Task instructions
In the copy, keep every word of the data below and none of its pictures.

· · ·

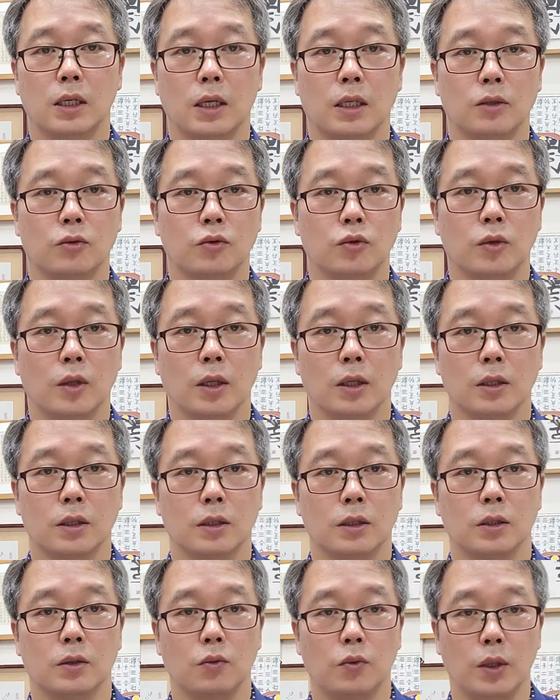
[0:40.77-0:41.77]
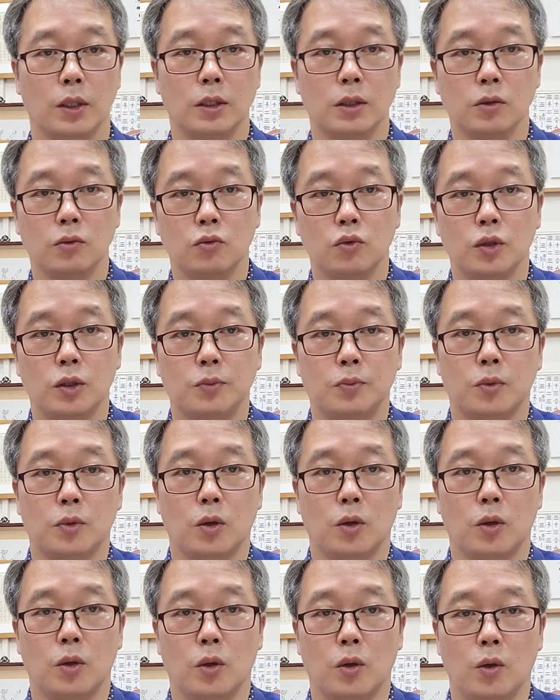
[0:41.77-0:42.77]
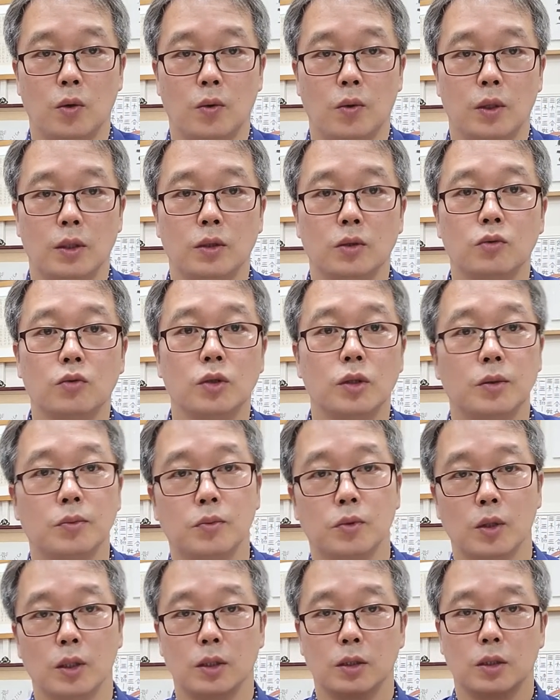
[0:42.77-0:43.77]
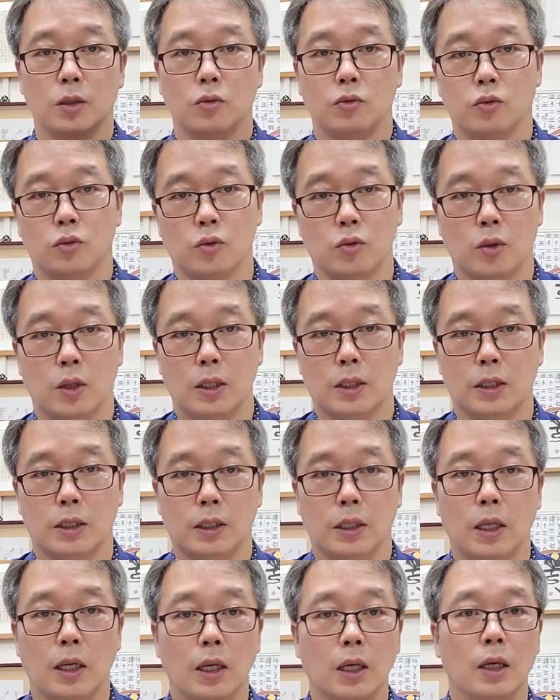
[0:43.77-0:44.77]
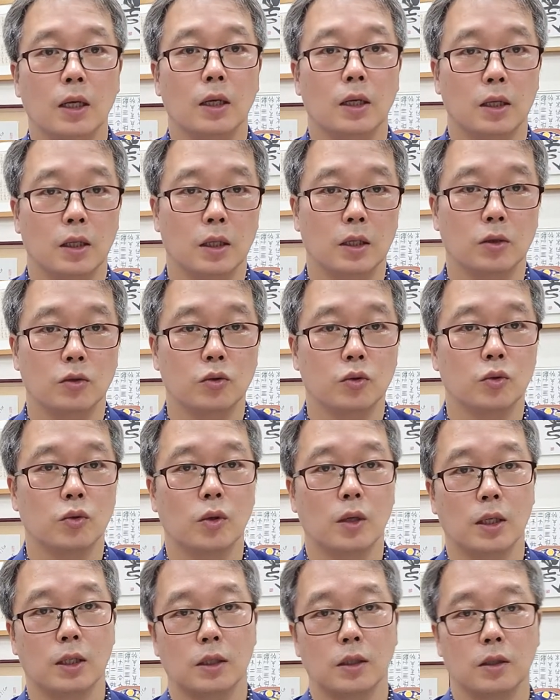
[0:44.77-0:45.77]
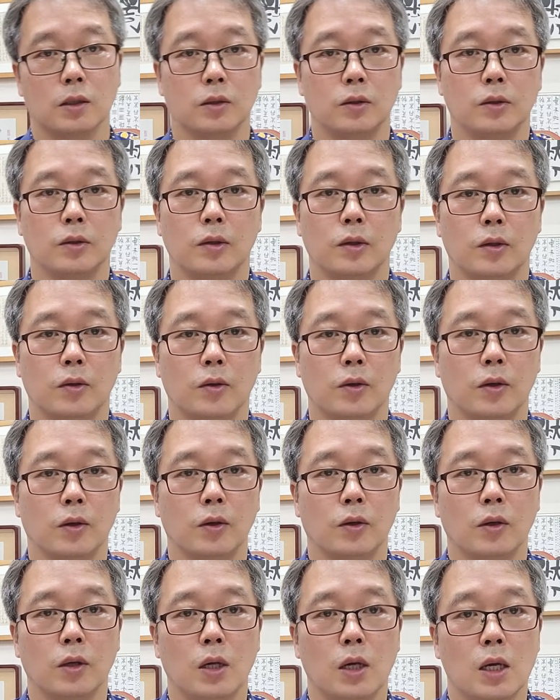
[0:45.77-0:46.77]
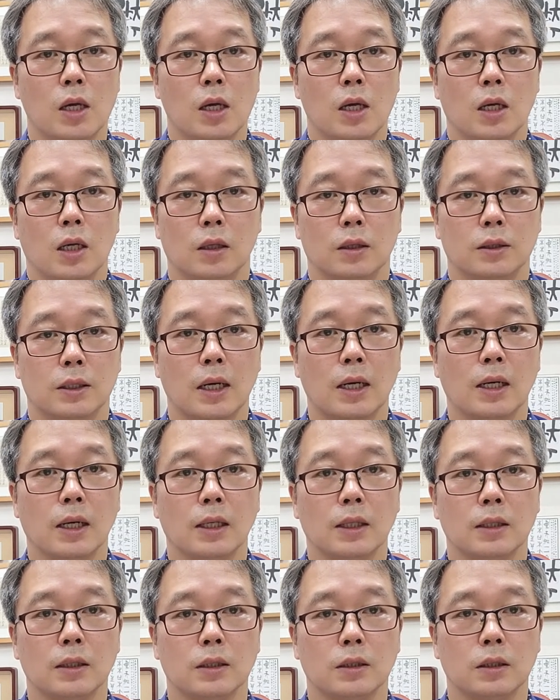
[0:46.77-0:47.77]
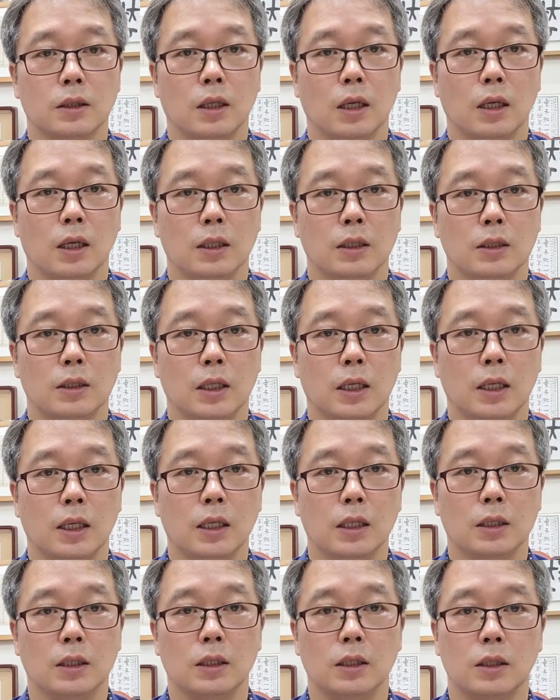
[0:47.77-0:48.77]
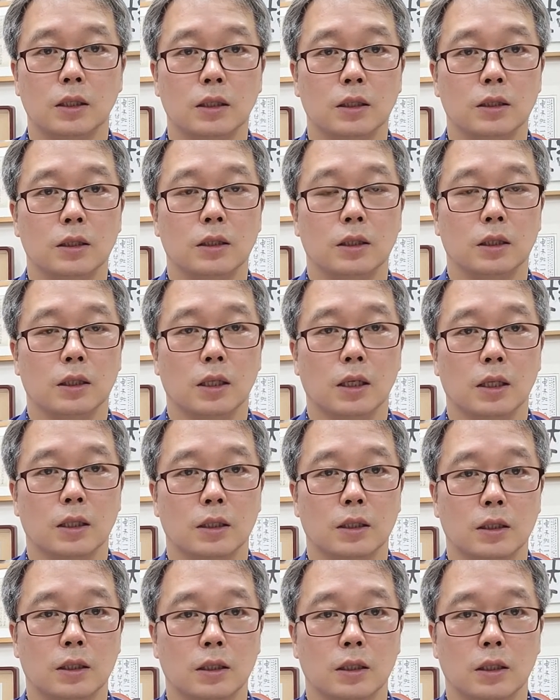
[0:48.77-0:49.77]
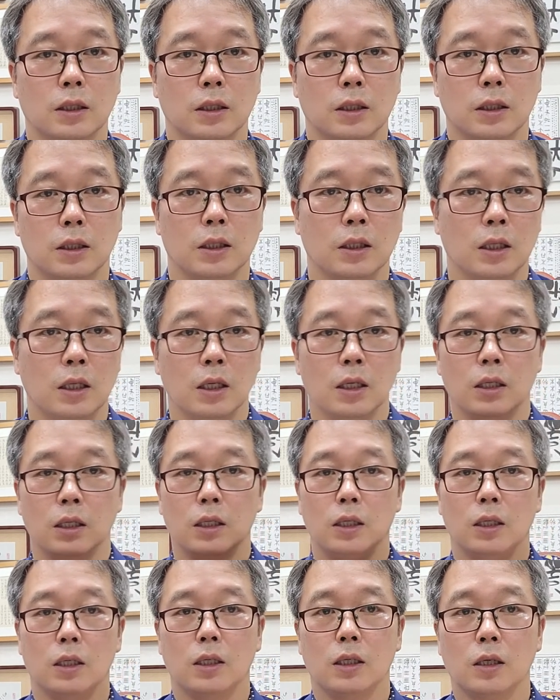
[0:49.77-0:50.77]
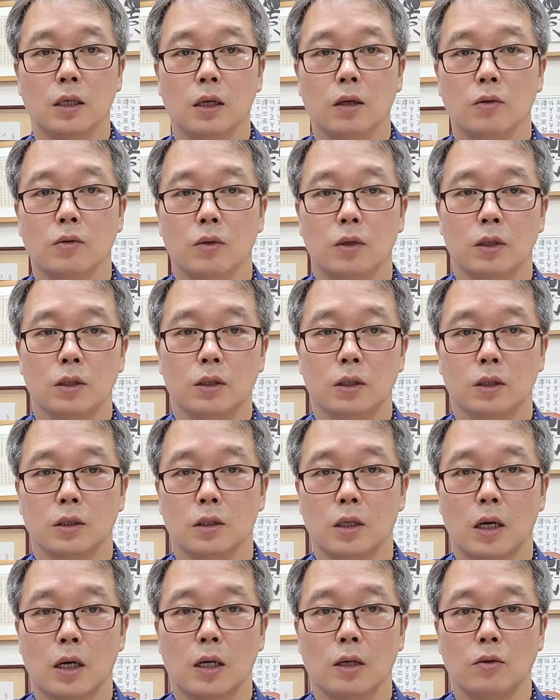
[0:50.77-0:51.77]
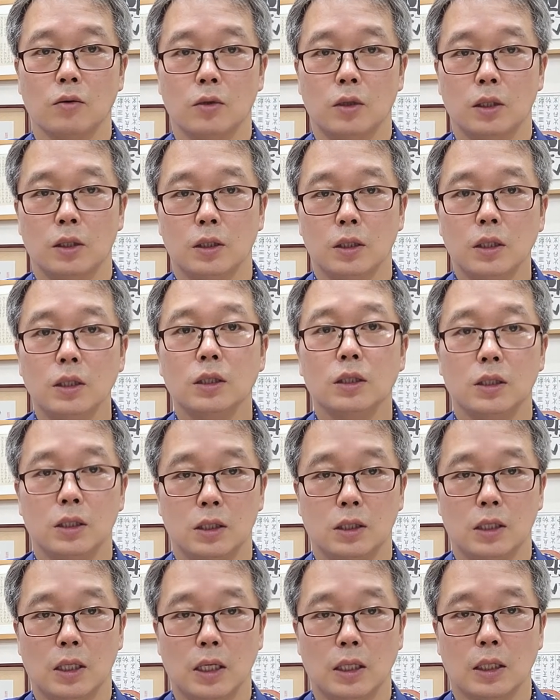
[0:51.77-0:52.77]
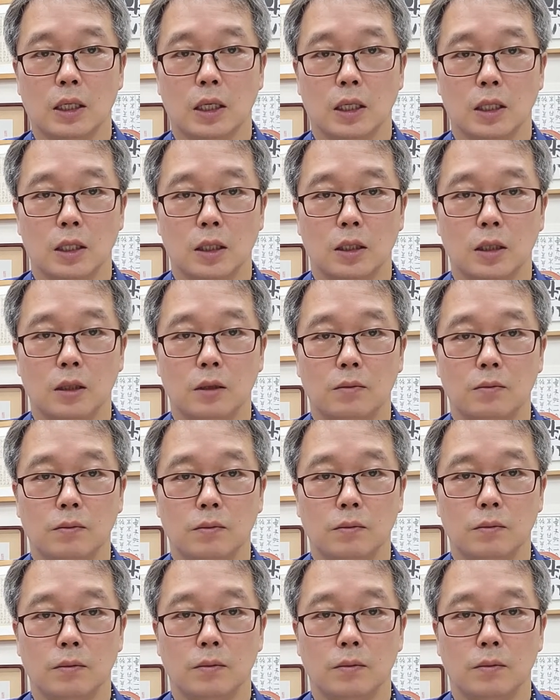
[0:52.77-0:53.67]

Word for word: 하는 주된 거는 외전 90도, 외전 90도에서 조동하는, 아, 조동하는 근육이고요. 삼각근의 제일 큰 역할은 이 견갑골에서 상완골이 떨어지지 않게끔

· · ·

Task answer
[0:40.77-0:41.77]
[0:41.77-0:42.77]
[0:42.77-0:43.77]
[0:43.77-0:44.77]
[0:44.77-0:45.77]
[0:45.77-0:46.77]
[0:46.77-0:47.77]
[0:47.77-0:48.77]
[0:48.77-0:49.77]
[0:49.77-0:50.77]
[0:50.77-0:51.77]
[0:51.77-0:52.77]
[0:52.77-0:53.67]

Word for word: 하는 주된 거는 외전 90도, 외전 90도에서 조동하는, 아, 조동하는 근육이고요. 삼각근의 제일 큰 역할은 이 견갑골에서 상완골이 떨어지지 않게끔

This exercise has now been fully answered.